Records for this task =>
---------------
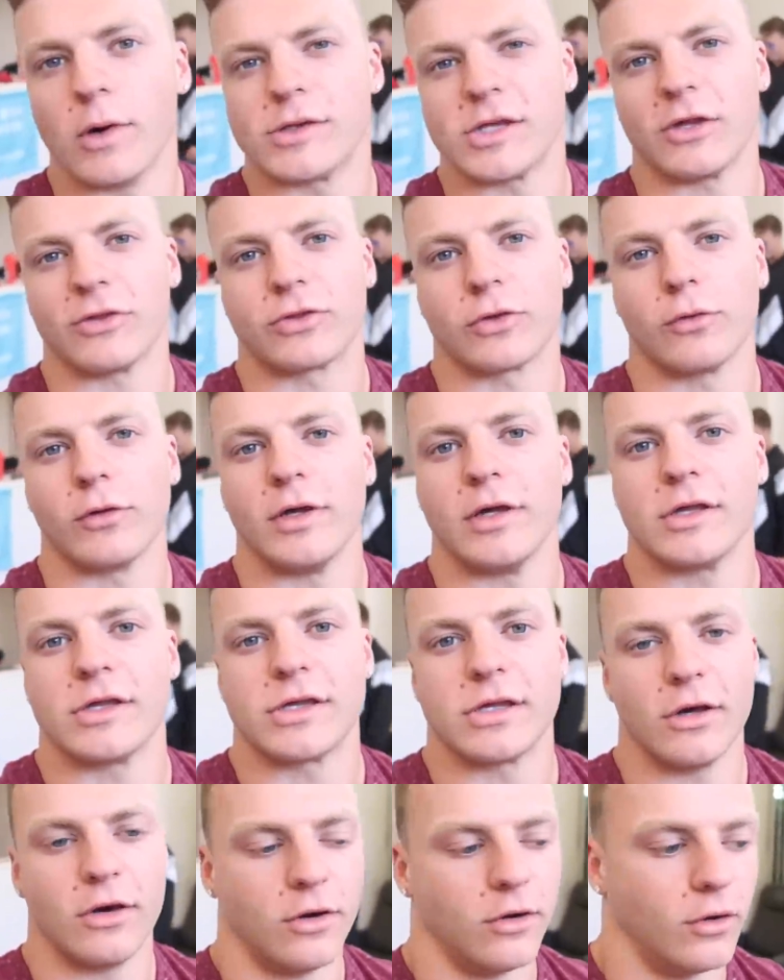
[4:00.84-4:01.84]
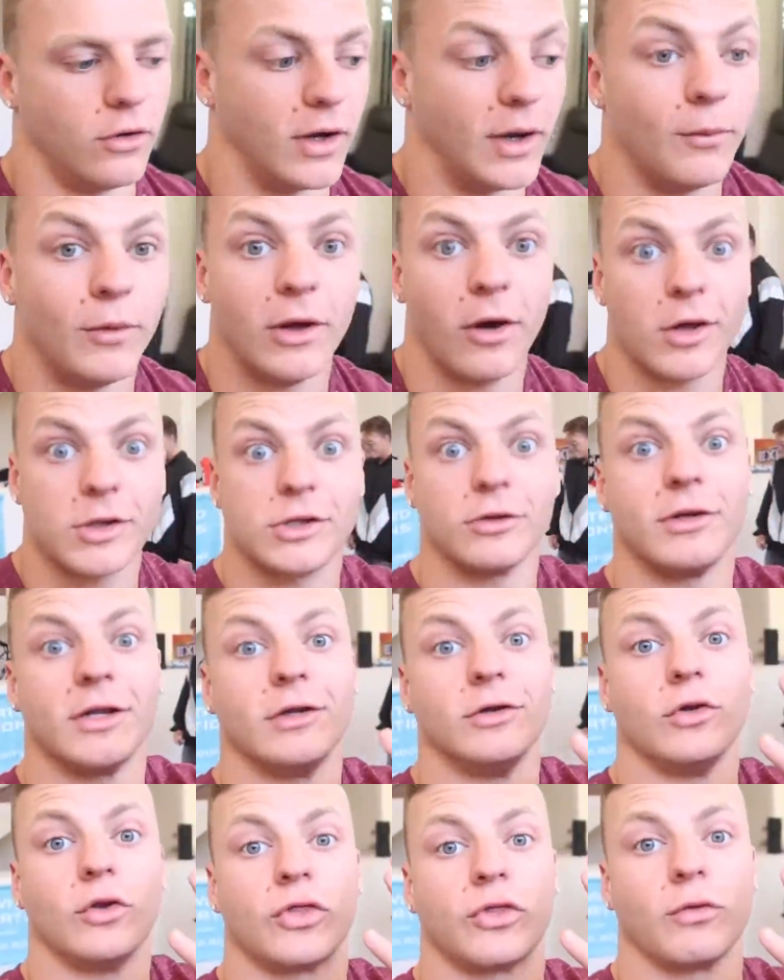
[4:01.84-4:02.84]
wasn't three, so, and we also
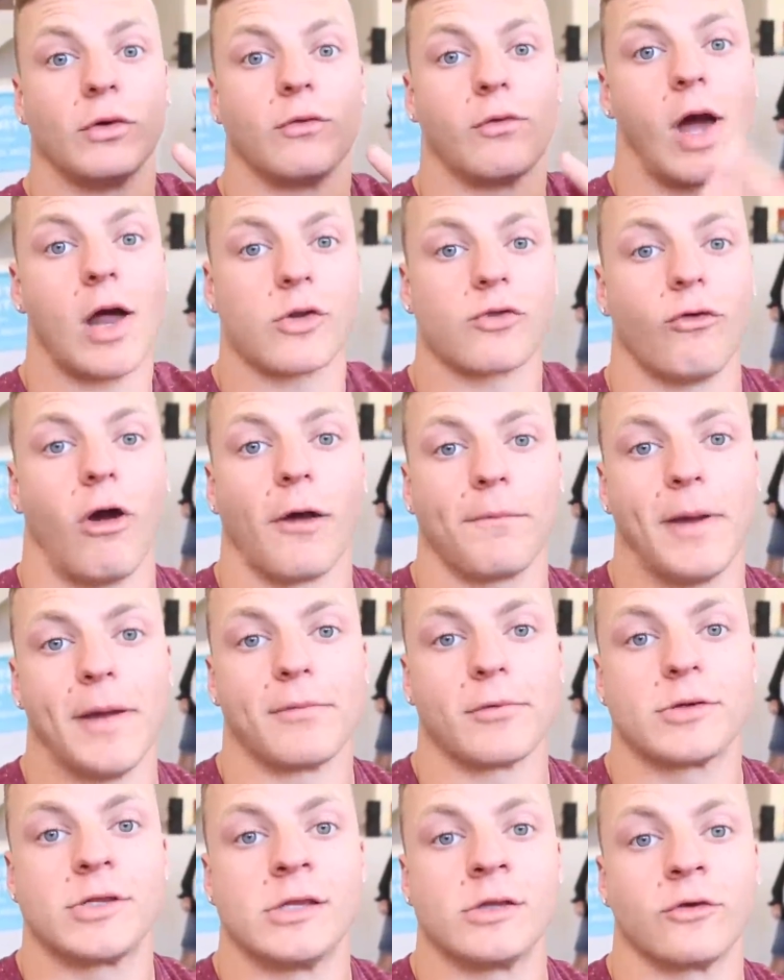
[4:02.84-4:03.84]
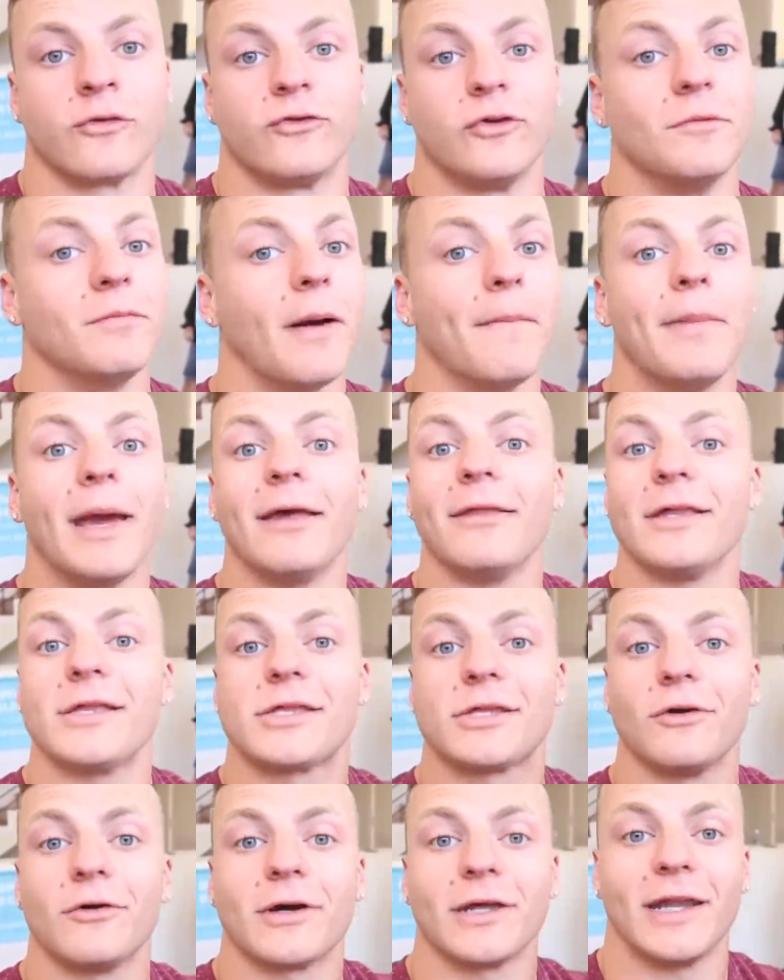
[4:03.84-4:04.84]
didn't do three rounds of rock, paper, scissors, shoot, but
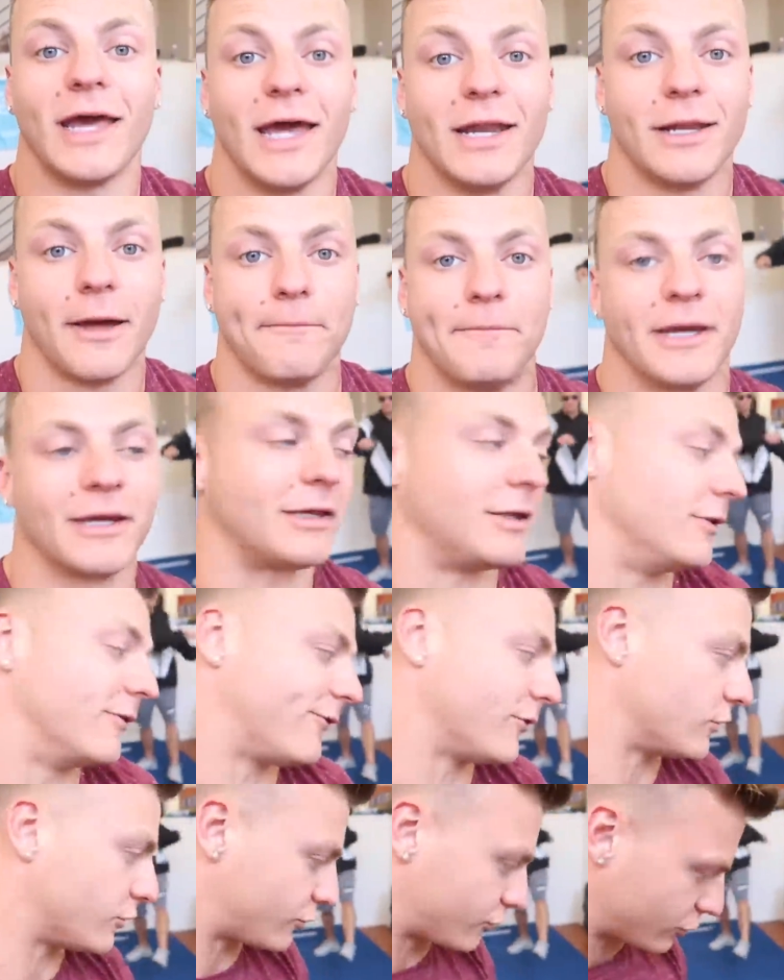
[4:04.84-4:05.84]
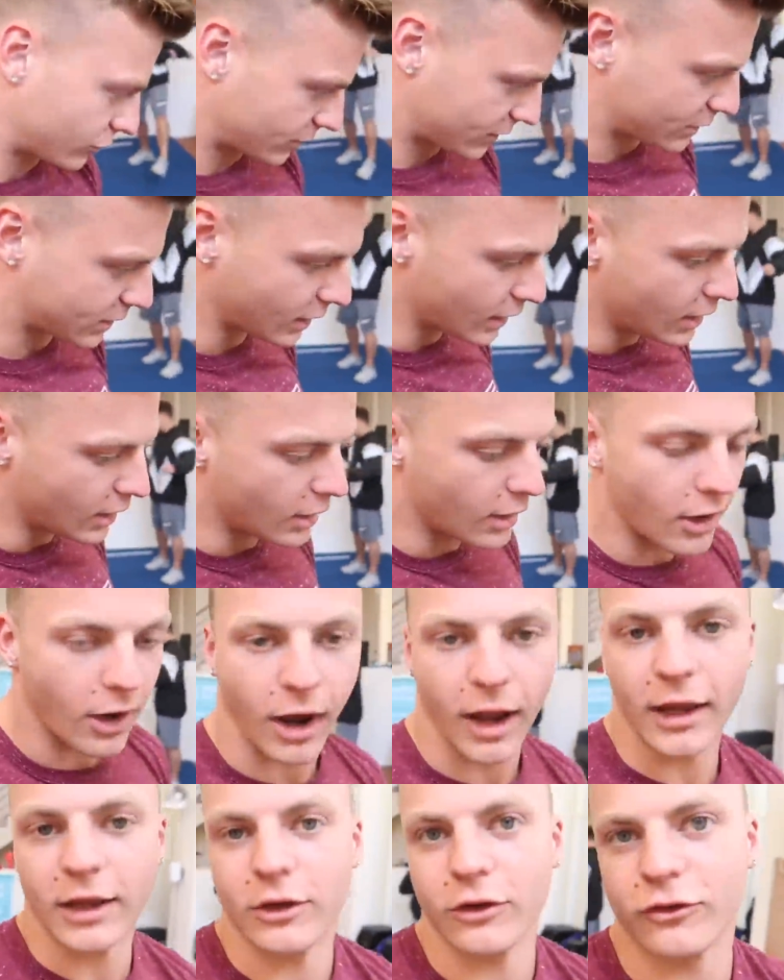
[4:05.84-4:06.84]
Bailey's still gonna end up picking the first trick.
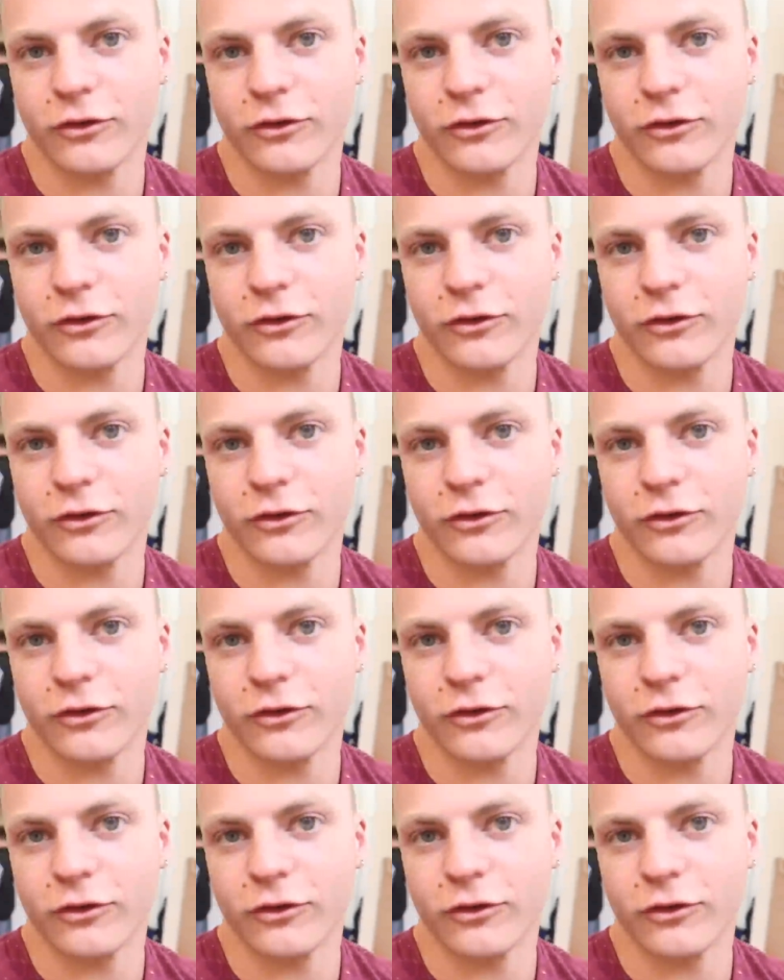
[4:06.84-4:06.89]
All right,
---------------
Action item => The result should be the full set of entries above, restated exactly and without images.

Task output =>
[4:00.84-4:01.84]
[4:01.84-4:02.84]
wasn't three, so, and we also
[4:02.84-4:03.84]
[4:03.84-4:04.84]
didn't do three rounds of rock, paper, scissors, shoot, but
[4:04.84-4:05.84]
[4:05.84-4:06.84]
Bailey's still gonna end up picking the first trick.
[4:06.84-4:06.89]
All right,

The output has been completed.